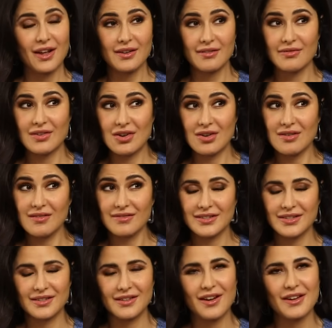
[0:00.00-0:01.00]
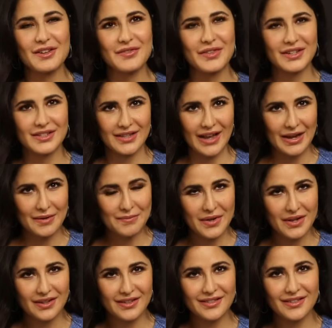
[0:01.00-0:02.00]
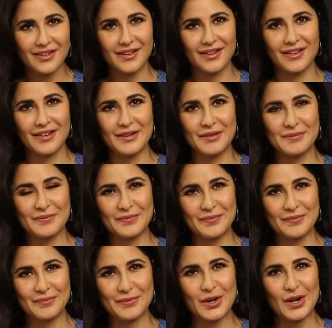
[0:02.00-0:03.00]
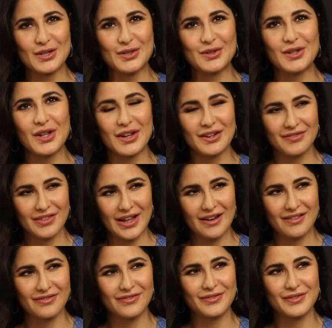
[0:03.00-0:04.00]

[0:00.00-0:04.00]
A lot of nerves, a lot of excitement, but also a lot of love,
........
With the pictures removed, return each record above exactly as given.

> The answer
[0:00.00-0:01.00]
[0:01.00-0:02.00]
[0:02.00-0:03.00]
[0:03.00-0:04.00]

[0:00.00-0:04.00]
A lot of nerves, a lot of excitement, but also a lot of love,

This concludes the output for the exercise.